Assigned task: In the entries below, find the line containing "[00:00:00.00 to 00:00:01.00]". Write out that line and all lines after it, exactly, and nothing else.

Collected data:
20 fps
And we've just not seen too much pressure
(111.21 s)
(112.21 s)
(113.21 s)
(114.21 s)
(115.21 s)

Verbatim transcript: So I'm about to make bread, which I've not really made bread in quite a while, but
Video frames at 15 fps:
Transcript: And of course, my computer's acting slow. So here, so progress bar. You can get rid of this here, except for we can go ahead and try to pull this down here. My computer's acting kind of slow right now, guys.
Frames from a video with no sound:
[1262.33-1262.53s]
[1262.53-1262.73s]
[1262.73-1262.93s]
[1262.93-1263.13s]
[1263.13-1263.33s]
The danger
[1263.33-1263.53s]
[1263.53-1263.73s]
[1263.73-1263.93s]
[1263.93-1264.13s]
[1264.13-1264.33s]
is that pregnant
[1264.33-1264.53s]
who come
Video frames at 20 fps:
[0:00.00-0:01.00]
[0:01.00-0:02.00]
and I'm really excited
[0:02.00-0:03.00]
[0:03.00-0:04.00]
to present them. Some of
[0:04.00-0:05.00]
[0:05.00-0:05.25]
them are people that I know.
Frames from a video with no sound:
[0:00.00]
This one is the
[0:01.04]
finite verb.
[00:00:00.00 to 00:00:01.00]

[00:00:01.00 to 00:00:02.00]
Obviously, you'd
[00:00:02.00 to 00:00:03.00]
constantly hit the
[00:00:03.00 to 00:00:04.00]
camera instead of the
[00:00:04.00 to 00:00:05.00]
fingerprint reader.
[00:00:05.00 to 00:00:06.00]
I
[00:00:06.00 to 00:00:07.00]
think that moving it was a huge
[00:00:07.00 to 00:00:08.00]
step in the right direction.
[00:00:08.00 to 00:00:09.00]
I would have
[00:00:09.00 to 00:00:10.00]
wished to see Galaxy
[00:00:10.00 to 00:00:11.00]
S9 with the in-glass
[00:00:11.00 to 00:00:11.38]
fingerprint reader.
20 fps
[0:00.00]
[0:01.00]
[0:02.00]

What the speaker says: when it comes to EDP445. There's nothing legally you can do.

Problem solution:
[00:00:00.00 to 00:00:01.00]

[00:00:01.00 to 00:00:02.00]
Obviously, you'd
[00:00:02.00 to 00:00:03.00]
constantly hit the
[00:00:03.00 to 00:00:04.00]
camera instead of the
[00:00:04.00 to 00:00:05.00]
fingerprint reader.
[00:00:05.00 to 00:00:06.00]
I
[00:00:06.00 to 00:00:07.00]
think that moving it was a huge
[00:00:07.00 to 00:00:08.00]
step in the right direction.
[00:00:08.00 to 00:00:09.00]
I would have
[00:00:09.00 to 00:00:10.00]
wished to see Galaxy
[00:00:10.00 to 00:00:11.00]
S9 with the in-glass
[00:00:11.00 to 00:00:11.38]
fingerprint reader.
20 fps
[0:00.00]
[0:01.00]
[0:02.00]

What the speaker says: when it comes to EDP445. There's nothing legally you can do.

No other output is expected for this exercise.